JupyterhubAWS

Setting up Jupyterhub on AWS with kops/kubeadm

Understanding Kubernetes and Jupyterhub (z2jh)

Understanding Kubernetes

If you are well familiar with kubernetes, skip this section.

Refer to the image below, kubernetes is a container orchastration service that has a single control-plain/master to admin all activities of worker nodes and pods are containers that are running on nodes.

A simple metaphor

Just imagine that the cluster is a fleet, and the control-plane/master is the flag ship which does all the admin stuff but doesn't carry any cargo. Each of the worker nodes is a cargo ship of the fleet, carrying a number of containers.

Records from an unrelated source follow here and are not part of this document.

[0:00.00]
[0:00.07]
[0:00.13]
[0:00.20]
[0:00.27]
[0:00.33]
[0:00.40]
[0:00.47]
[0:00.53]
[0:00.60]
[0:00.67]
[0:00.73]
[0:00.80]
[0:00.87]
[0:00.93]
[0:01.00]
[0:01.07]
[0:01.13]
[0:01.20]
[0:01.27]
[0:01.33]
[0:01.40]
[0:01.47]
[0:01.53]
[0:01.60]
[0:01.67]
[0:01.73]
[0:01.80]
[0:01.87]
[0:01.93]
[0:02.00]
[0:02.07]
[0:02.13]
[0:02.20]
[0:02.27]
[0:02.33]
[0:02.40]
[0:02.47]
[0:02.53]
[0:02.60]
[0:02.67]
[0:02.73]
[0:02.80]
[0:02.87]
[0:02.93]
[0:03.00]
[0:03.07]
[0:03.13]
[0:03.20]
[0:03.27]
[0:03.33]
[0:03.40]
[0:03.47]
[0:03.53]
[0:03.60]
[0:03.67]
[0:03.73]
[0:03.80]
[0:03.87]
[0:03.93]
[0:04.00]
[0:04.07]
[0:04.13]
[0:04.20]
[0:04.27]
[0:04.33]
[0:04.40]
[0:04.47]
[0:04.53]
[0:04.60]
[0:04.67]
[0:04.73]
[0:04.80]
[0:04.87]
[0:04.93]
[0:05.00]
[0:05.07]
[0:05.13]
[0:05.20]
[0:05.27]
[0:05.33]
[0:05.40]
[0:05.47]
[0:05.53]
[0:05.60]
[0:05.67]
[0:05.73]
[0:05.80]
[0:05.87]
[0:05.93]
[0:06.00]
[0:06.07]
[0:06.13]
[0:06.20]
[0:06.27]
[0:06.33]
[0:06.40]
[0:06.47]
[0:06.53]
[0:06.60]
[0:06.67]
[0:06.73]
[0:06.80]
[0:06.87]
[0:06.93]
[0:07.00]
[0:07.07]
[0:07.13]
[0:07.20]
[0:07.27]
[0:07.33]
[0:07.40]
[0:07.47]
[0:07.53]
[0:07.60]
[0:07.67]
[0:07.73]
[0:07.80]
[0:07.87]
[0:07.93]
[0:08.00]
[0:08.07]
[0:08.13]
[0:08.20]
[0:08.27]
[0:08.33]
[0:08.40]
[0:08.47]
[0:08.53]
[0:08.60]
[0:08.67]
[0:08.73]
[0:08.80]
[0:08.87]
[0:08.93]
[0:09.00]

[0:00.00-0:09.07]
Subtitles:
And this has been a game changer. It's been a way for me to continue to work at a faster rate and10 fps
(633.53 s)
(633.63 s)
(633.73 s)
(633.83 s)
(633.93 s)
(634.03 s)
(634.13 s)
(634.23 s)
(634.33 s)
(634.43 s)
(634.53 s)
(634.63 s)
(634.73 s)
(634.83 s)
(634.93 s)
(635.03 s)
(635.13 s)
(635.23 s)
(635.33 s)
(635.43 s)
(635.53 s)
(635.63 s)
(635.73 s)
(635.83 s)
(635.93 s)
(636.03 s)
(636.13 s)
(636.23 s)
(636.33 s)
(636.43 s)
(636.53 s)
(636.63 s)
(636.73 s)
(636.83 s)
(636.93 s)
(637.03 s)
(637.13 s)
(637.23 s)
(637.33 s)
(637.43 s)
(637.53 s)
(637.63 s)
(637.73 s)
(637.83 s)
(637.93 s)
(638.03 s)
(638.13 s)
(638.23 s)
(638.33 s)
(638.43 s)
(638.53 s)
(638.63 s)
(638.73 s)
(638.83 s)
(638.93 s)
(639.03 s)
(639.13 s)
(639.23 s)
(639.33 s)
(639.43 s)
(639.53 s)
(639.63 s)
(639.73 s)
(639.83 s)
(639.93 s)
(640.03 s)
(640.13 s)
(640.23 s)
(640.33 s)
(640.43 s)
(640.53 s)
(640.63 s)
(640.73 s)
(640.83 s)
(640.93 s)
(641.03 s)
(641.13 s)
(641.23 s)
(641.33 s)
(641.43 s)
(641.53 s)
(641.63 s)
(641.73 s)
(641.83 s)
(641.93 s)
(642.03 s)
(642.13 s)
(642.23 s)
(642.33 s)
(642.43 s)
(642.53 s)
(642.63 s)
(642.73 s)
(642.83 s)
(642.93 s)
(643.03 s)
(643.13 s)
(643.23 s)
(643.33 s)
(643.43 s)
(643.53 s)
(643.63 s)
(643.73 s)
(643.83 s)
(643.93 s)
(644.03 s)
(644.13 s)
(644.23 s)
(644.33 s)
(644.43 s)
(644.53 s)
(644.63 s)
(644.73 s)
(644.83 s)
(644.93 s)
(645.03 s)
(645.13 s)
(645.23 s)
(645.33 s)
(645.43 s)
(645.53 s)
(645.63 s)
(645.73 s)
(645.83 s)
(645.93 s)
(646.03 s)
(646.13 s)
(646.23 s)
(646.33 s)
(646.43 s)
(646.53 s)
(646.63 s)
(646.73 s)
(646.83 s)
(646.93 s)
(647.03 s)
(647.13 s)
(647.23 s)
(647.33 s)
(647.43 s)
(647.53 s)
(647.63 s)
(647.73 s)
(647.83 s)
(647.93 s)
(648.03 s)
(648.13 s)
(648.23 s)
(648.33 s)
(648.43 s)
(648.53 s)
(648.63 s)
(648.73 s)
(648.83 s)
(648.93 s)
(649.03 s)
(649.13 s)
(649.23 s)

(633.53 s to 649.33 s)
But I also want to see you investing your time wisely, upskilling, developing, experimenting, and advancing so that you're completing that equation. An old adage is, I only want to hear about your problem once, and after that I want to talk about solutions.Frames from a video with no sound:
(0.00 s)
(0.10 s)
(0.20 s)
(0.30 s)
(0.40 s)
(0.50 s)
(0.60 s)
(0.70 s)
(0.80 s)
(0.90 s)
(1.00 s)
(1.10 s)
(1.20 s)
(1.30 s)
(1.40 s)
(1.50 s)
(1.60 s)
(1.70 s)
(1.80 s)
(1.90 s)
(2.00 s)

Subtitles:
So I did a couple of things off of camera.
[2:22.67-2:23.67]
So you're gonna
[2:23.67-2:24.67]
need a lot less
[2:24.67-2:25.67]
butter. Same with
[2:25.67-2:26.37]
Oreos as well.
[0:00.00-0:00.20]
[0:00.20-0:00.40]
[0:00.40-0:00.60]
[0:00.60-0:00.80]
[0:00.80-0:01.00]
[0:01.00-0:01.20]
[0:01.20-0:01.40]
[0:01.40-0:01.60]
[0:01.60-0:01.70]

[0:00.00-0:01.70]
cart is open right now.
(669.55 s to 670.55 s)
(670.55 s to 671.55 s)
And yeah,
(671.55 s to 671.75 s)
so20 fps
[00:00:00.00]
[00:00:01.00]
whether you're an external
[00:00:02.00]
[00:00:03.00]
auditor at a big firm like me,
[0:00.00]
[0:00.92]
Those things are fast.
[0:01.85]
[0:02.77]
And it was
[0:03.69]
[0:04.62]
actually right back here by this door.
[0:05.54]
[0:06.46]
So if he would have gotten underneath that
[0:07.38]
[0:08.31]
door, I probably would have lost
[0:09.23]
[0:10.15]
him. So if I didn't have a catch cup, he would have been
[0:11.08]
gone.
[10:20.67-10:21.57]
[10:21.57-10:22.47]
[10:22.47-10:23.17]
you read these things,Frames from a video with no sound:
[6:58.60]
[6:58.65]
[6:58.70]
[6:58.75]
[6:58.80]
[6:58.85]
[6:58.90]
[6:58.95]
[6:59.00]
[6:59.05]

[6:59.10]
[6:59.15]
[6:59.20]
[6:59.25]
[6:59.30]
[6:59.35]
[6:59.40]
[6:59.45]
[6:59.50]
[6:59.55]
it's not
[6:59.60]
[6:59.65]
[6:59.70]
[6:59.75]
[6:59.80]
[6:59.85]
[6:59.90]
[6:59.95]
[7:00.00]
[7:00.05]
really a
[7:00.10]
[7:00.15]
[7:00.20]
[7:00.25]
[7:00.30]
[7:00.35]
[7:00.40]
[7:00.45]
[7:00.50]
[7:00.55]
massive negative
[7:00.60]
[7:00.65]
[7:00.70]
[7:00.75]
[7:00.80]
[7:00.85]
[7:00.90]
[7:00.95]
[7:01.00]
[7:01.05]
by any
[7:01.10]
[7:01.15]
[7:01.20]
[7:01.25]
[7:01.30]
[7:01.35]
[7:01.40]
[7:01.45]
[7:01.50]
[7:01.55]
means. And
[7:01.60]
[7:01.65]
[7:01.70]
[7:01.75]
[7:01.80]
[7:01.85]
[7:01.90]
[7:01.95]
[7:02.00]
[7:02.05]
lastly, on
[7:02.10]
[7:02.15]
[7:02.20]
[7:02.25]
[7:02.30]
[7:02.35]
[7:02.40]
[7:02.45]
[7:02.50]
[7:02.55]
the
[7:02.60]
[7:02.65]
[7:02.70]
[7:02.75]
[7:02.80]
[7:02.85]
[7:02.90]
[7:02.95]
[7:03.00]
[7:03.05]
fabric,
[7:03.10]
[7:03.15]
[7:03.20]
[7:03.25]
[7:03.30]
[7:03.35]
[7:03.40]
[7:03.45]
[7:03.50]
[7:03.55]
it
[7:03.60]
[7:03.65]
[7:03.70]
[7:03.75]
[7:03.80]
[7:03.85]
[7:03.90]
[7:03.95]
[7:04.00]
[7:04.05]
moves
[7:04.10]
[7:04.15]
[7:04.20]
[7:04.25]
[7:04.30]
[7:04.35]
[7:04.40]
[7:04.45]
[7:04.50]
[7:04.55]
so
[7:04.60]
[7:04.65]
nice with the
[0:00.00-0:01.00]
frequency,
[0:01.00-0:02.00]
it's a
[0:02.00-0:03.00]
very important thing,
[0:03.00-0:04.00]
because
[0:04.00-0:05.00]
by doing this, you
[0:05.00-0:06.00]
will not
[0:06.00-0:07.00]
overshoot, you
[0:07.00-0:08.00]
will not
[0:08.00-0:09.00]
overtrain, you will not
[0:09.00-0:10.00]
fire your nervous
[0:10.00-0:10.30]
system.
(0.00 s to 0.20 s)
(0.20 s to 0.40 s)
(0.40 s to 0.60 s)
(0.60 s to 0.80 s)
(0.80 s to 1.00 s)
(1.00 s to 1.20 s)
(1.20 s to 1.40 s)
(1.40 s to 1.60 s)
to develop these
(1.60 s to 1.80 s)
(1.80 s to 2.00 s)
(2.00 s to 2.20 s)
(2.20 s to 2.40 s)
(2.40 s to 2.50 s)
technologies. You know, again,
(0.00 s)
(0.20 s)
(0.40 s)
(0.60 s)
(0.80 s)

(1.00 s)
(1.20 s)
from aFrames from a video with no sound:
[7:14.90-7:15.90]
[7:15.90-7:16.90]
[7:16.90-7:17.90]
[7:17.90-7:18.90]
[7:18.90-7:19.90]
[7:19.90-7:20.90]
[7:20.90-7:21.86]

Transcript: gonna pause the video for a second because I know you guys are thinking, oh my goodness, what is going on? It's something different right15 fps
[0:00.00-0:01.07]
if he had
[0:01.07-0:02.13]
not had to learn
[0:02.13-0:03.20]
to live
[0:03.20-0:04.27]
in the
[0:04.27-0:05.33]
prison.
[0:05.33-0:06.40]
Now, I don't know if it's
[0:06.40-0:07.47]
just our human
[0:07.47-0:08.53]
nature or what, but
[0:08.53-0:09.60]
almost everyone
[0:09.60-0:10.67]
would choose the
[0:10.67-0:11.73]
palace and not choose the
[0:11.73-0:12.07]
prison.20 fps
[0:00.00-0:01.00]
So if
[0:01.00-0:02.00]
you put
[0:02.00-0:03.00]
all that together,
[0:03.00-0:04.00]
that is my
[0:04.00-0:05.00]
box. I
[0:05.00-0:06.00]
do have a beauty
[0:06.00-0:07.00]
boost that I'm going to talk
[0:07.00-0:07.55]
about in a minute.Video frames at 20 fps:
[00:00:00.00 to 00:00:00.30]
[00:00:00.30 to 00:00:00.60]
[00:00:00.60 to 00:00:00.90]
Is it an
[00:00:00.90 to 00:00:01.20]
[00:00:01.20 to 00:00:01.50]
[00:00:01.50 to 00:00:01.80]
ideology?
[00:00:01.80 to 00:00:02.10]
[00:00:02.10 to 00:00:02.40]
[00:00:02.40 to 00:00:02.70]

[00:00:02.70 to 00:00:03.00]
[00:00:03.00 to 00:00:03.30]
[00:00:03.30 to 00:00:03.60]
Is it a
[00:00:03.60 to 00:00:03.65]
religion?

As kubernetes admin, what you need to do is simply talking to the flag ship's captain(API server), then you have command over the whole fleet.

Then on each of the cargo ship(worker node), there is a network proxy that directs traffic from the node's port listener to pod, and this network proxy is what the users are talking to. Each of the pod is like mini self-sufficient operating system, has all the dependencies installed for its image to run.

Understanding Jupyterhub

If you are familiar with z2jh, skip this section.

Jupyterhub is a multi-user JupyterNotebook server. It is different from many individual JupyterNotebooks because it is able to take command over a shared resource and assign those resources to each of the notebooks. That is the task that could not be completed by individual JupyterNotebooks. Furthermore, JupyterHub supports Notebook sharing and many more collaboratory activities.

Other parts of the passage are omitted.